Sus ojos grises eran magnéticos. Temí mirarlos por demasiado tiempo y perderme en ellos.
—Veremos —murmuró.
Reposó su mano en mi hombro, guiándome hacia la construcción. Algo en él era tan… primitivo e imponente. Aceleré el paso, con la esperanza de deshacerme de su mano. No me agradaba que se aprovechara de mi pequeño tamaño, guiándome al igual que a una muñeca.
—¿Qué edad tienes? —preguntó.
Acomodé mi falda, que se encontraba arrugada, y levanté el mentón.
—Suficiente como para saber que lo que están haciéndome es terrible. Arrancar a alguien de su vida de esa manera —repliqué.
Sacó un juego de llaves que se veía viejo e introdujo una de las llaves en la gran cerradura. ¿Cuántos años llevaba allí ese castillo? Contuve todas mis preguntas, decidida a esconder mi fascinación.
—Fue construido en 1172 por uno de los condes de Pembroke —dijo Devon en tono casual.

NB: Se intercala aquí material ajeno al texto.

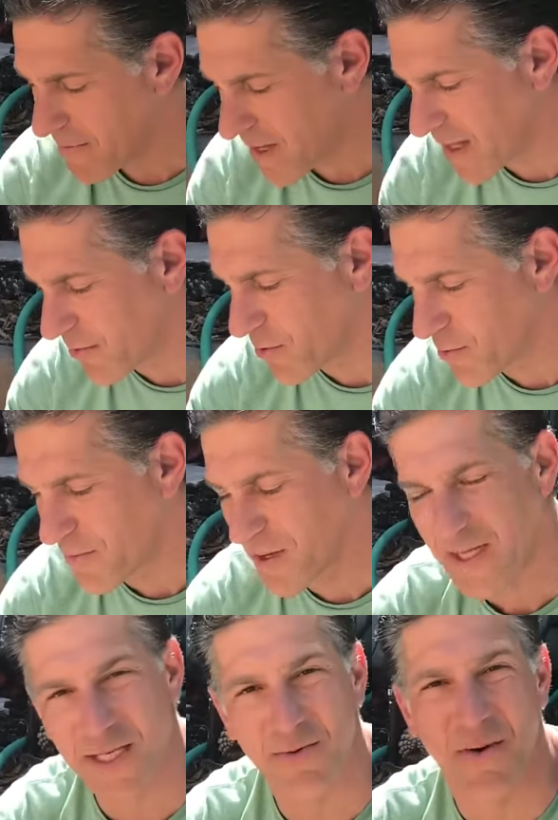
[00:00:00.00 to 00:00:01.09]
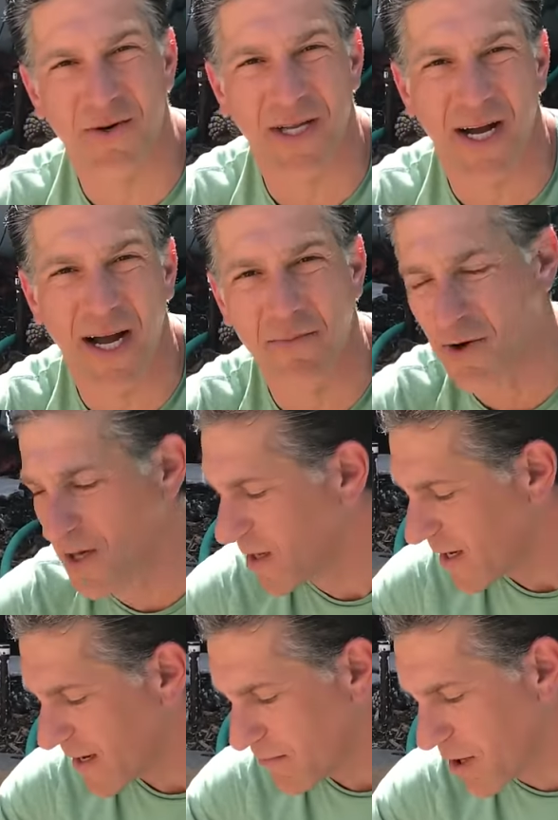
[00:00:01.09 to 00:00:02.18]
And then we'll repeat this one more time with
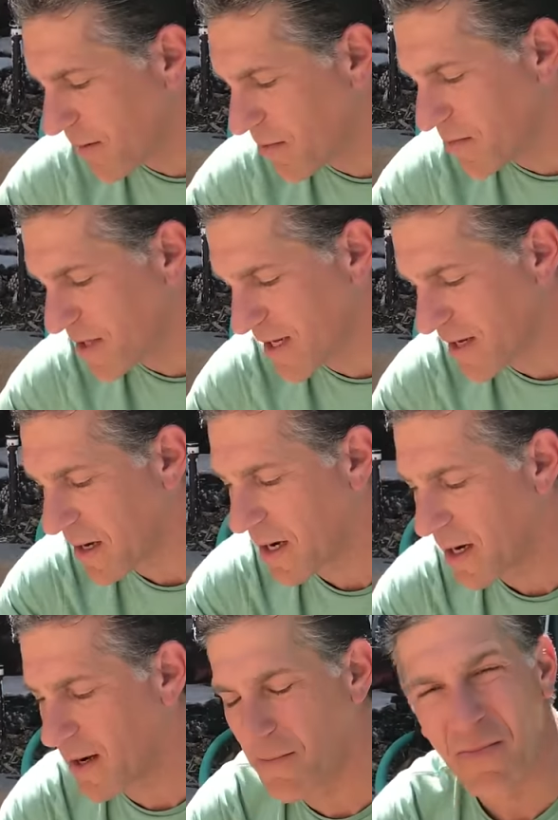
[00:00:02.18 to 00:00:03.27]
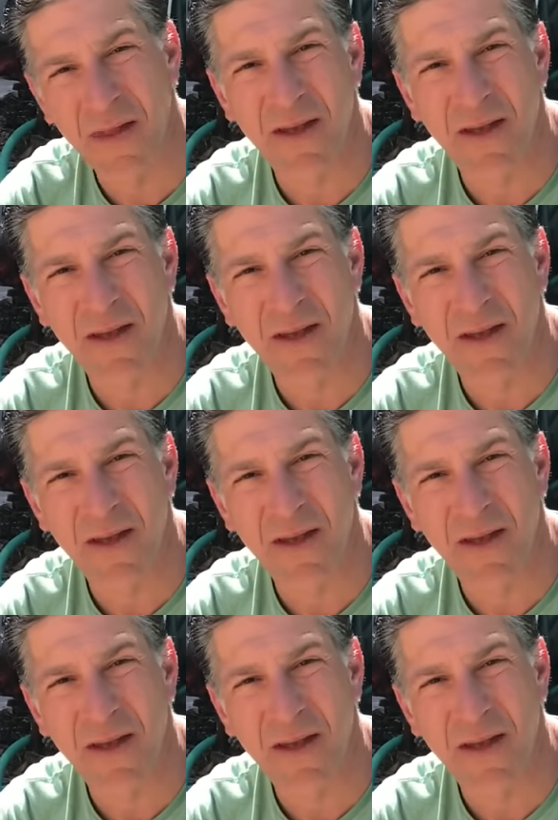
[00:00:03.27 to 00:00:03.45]
probably um,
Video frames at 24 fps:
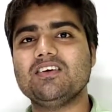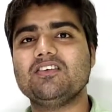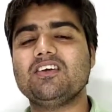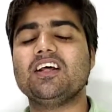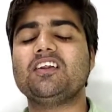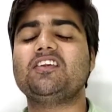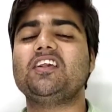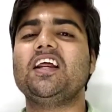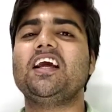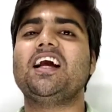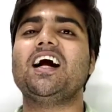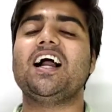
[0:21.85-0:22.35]
Sat
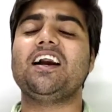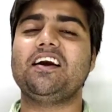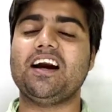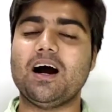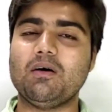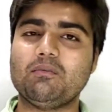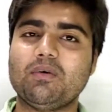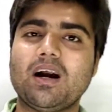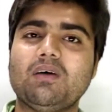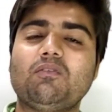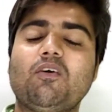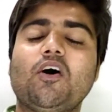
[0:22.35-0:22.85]
Sri Akaal,
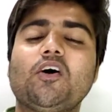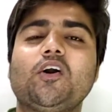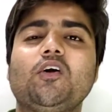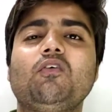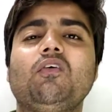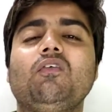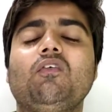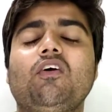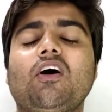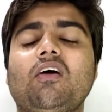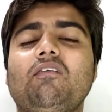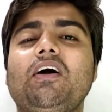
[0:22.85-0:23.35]
Ram Ram,
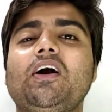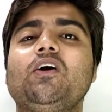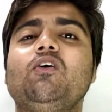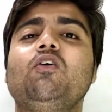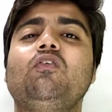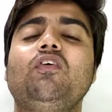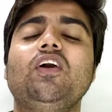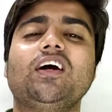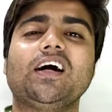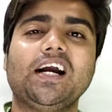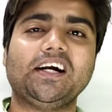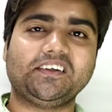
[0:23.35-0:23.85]
whatever do you
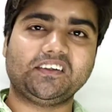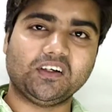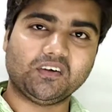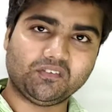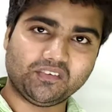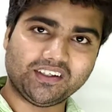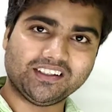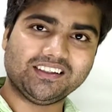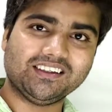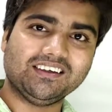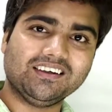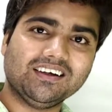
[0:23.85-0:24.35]
feel connected
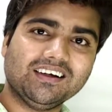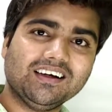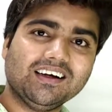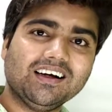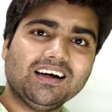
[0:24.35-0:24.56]
with.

Giré mi cabeza hacia él, con una mezcla de sorpresa y horror. ¿Podía leer mi mente? ¿Sabía lo que pensaba? ¿Lo inquietante que lo encontraba?
—¿Cómo…?
Mis mejillas se volvieron cálidas.
—Lo vi en tu rostro —respondió.
La manera en que sostuvo mi mirada me resultó escandalosa. Tan silencioso e intrigante y a la vez intenso.
Me apresuré por la puerta, buscando una distracción. La extensa sala que nos daba la bienvenida era espaciosa y clásica. Pisos de madera. Tapetes. Cuadros. Una armadura.
Aquel impulso de correr e investigar todo se apoderó de mí de nuevo. Nunca creí que tendría la fortuna de conocer un lugar así.
Devon me guio hacia la sala que le seguía. Una ostentosa habitación con grandes sillones de terciopelo y un magnífico hogar hecho de piedra.
Mis ojos devoraron cada detalle hasta dar con una mesa que exhibía un juego de ajedrez en una de las esquinas. Fui hacia esta, completamente hipnotizada. El tablero y las piezas parecían hechos de mármol.
—¿Qué edad tienes? —preguntó Devon.
—Veintiuno.
Tomé la pieza del caballo blanco, su superficie fría en mis manos. Tan lindo.
—Ya veo.
Su suave risa me alertó de lo que había sucedido.
—Me engañaste —me quejé.
Había tomado ventaja de mi distracción. Regresé el caballo a su lugar y fui a sentarme en uno de los sillones, cruzándome de brazos.
—¿Qué edad tienes tú? —pregunté.
Negó con la cabeza. ¿Tantos? Las posibilidades llevaron mi cabeza en todas direcciones.
—¿Cien? ¿Doscientos? ¿MIL?
Rio de nuevo. Tenía una risa sorprendentemente liviana para alguien de apariencia ruda e intimidante.
—Yo te dije la mía —protesté.
—Aguardaremos aquí, los demás llegarán pronto —respondió.